*** Records provided ***
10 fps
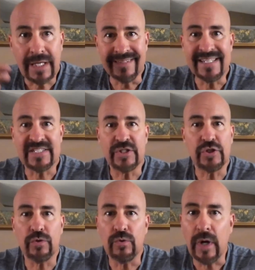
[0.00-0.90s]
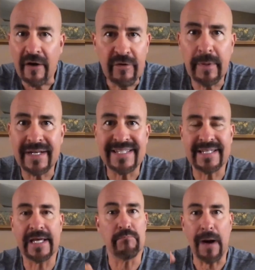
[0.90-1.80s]
listen to everybody
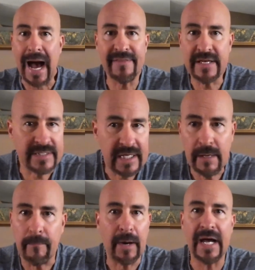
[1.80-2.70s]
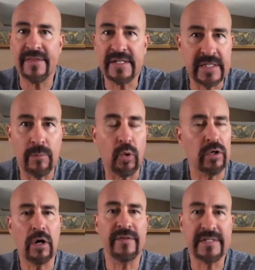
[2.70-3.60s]
saying, buy the dip, buy the dip. Where
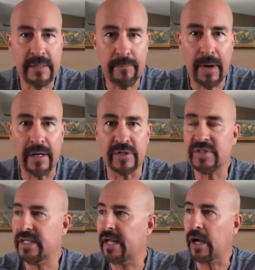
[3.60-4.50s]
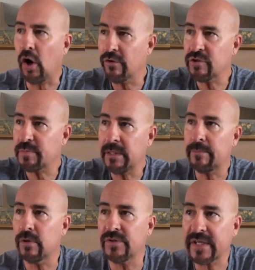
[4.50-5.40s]
are all the dip buyers today? All those
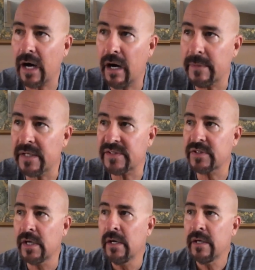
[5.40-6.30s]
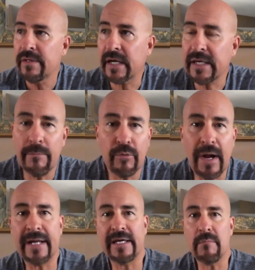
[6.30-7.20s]
people in the comments that kept
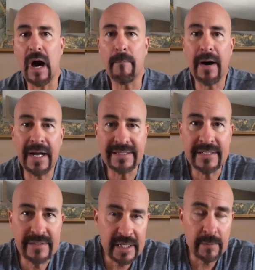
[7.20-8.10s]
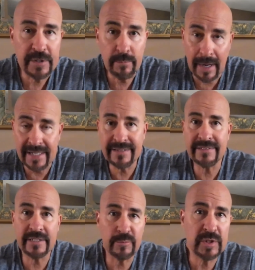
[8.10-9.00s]
bragging about buying the dip. You buying the
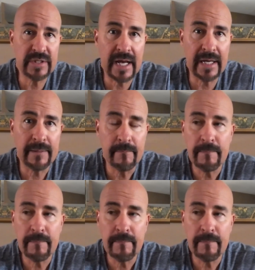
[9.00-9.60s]
dip today?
***
▶ Work instructions:
Reproduce every record verbatim, please. Omit the images.

▶ Exercise response:
10 fps
[0.00-0.90s]
[0.90-1.80s]
listen to everybody
[1.80-2.70s]
[2.70-3.60s]
saying, buy the dip, buy the dip. Where
[3.60-4.50s]
[4.50-5.40s]
are all the dip buyers today? All those
[5.40-6.30s]
[6.30-7.20s]
people in the comments that kept
[7.20-8.10s]
[8.10-9.00s]
bragging about buying the dip. You buying the
[9.00-9.60s]
dip today?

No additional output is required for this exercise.